Morgan Casey’s Excellent Summer Vacation

What goes on through the summer of a collegiate runner? More than one might expect. I can admit to being quite glad to be back to school. With merely fifteen credit hours, twenty-five or so hours of running or related activities, and three or four various campus organizations on my plate. Throughout the summer I still logged all the miles, but instead of a few optional clubs, I juggled a few not so optional jobs to keep the rent paid and my belly full. Instead of fifteen credits I only had six, but something about cramming all those lectures into such a short amount of time reminds me of trying to cram an entire popcorn ball into your mouth at once. Oh yes, it is possible, but not recommended.

Summer had its fair share of fun amidst all of the work. With Ames being so quiet, my friends and I felt free to be a little more adventurous, I traveled home several times, and even took a trip to Jamaica. (More on that some other time.)

I spent much of the summer trying to finally get ahead of some of the health problems that were getting me down for months, and I think although never going away, these things are simply one more challenge I have, can, and will continue to overcome. I come from tough stock, and between my Cyclone family in Ames and my loving family back home I have a support squad that makes even secret servicemen look lame.

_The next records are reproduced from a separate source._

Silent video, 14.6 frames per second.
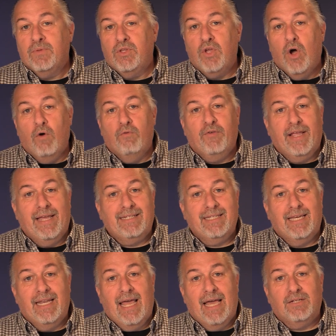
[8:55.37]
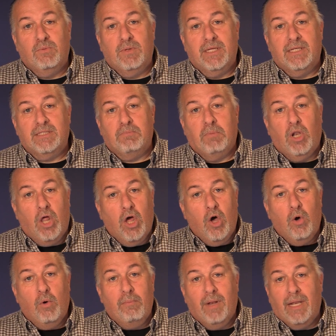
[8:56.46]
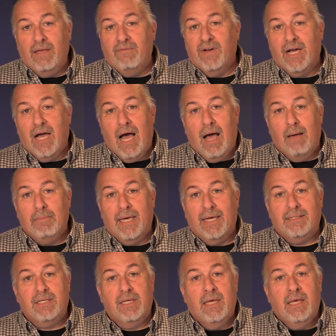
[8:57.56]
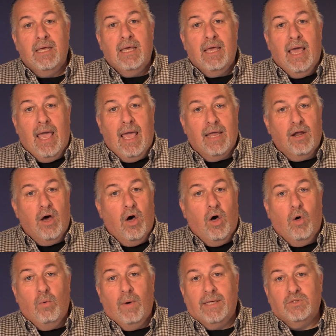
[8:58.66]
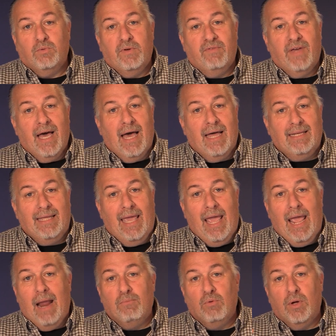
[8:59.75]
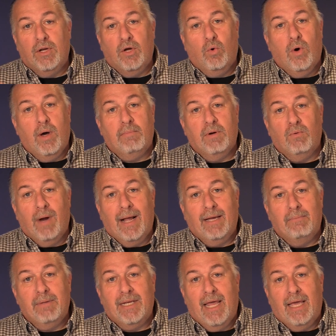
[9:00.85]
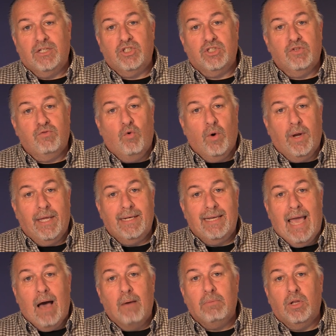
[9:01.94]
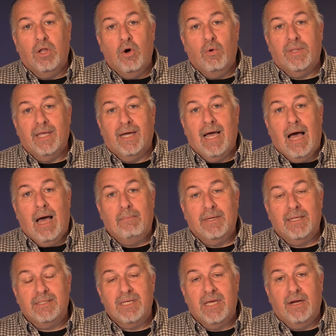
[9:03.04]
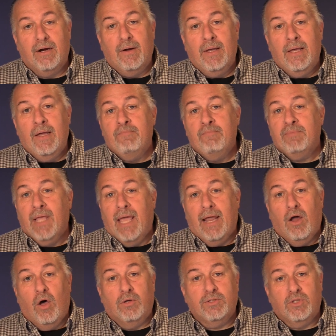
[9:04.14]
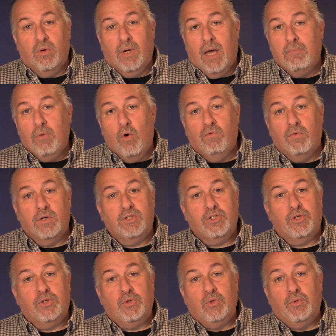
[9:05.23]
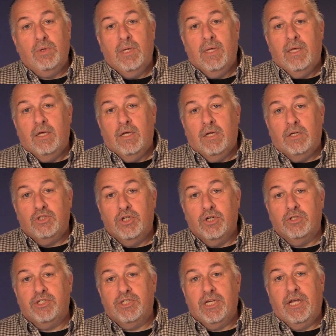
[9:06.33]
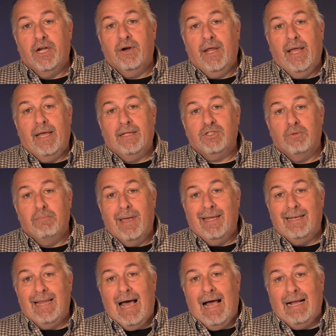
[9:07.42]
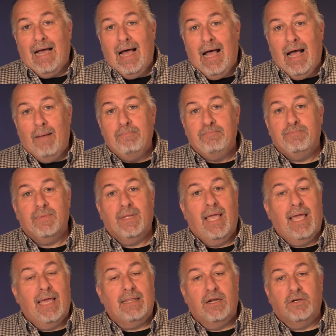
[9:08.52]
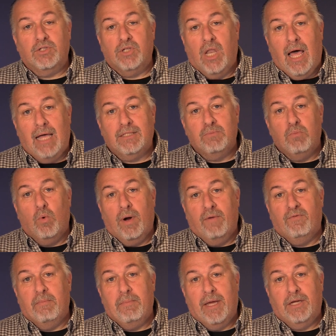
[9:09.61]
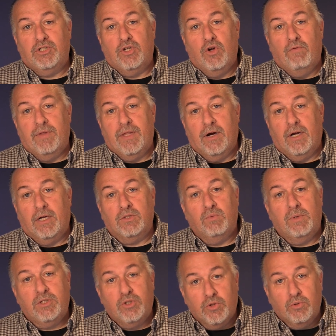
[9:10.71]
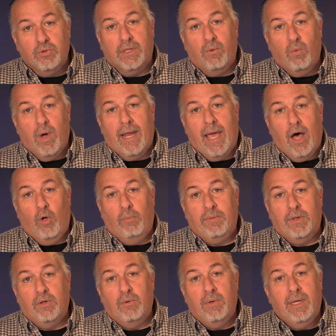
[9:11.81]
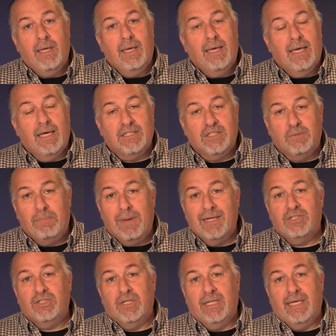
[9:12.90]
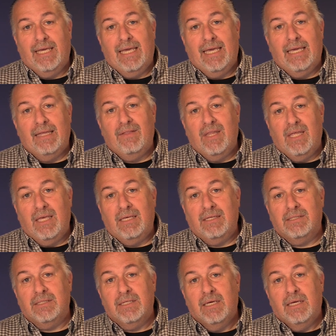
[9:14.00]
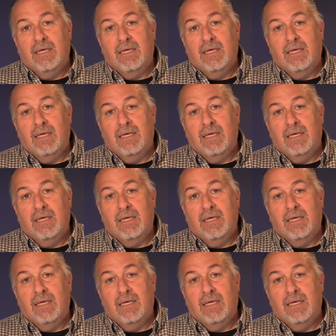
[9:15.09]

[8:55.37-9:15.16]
Don't forget to connect with us below, leave a comment. And always, we've got camera and equipment recommendations for you down below in the comments here. And also come over to church security answer man dot com, and there's lots more information over there, because we truly want to help you, especially in these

This support squad has come in handy already this semester. Two weeks before the Bix I had an issue in my low back and glute. It was just a little niggle, so I did some extra stretching and went on with my business. But the hill workout in the days prior to the Bix made the niggle a naggle, and soon the naggle became a problem. It got better, then it got worse. I tried a new rehab maneuver on a balance board (think plastic tube with a board plopped on top). My balance wasn’t too bad, but my luck turned out to be another matter entirely. In a brief lapse of concentration, the roller went quickly out from under the board, and I went quickly to the ground.

It went something like this:

<<THUD>>

Me: “Whoopsie!”

Trainers: “Gasp!”

Me: “I’m fine. Not doing that again. Ouchie.”

Trainers: “You’re fine though?”

<<laughter>>

Me: “On that note, I’m going home. I have things to do.”

Two Hours Later- “Hey Mom, I may or may not have broken my arm. I can’t bend my elbow. I think I can turn my wrist though… Ouch. Never mind. Well coach isn’t going to be happy about this.”

The next day I found out that I did indeed fracture my elbow and sprain my wrist. Luckily I fractured it in the “good” part to have a fracture, and I’ll make a full recovery. Anyone who has followed my series of unfortunate events shouldn’t be surprised that I managed to get an injury while doing rehab in the training room, but once again I can use my favorite phrase, “It coulda been worse!”

I even started running a little now. Between my arm and by back/glute it isn’t especially comfortable, but it’s running so I’m happy.

I’m happy for a number of reasons. Our team is looking super fit, and our newcomers are the best group we could have asked for. My blessed roomies have been a wonderful help opening jars, braiding my hair, and doing the other things that are quite difficult these days. My family is healthy, and helping me out more than I probably deserve.

Last week I came home to find one of the windows in my van busted completely out, and the very next day my mom and sister came to Ames to bring it home for Daddy to fix. My aunt and grandfather entertained me this weekend, and Grandpa rid the house of the flesh-eating centipedes that quite honestly wanted to kill me.

The simple things in life like ice cream, family, and not getting mauled by centipedes, are reasons to celebrate. And the more I celebrate these things in life the more of them there are to celebrate. It’s like having a birthday everyday!

Being happy amidst misfortune works differently. It’s easy to be happy when things are going right. But I’ve come to accept the fact that things are rarely going to be perfect.  The truth is it’s a challenge to be happy. Luckily, I like a challenge, and by putting a smile on my face I feel as though I’m “stickin’ it to the man.”

After all, when your relationships become like my elbow, or everything you have come to know shatters like my poor van’s window, those are the times when our true colors shine as bright as the summer sun.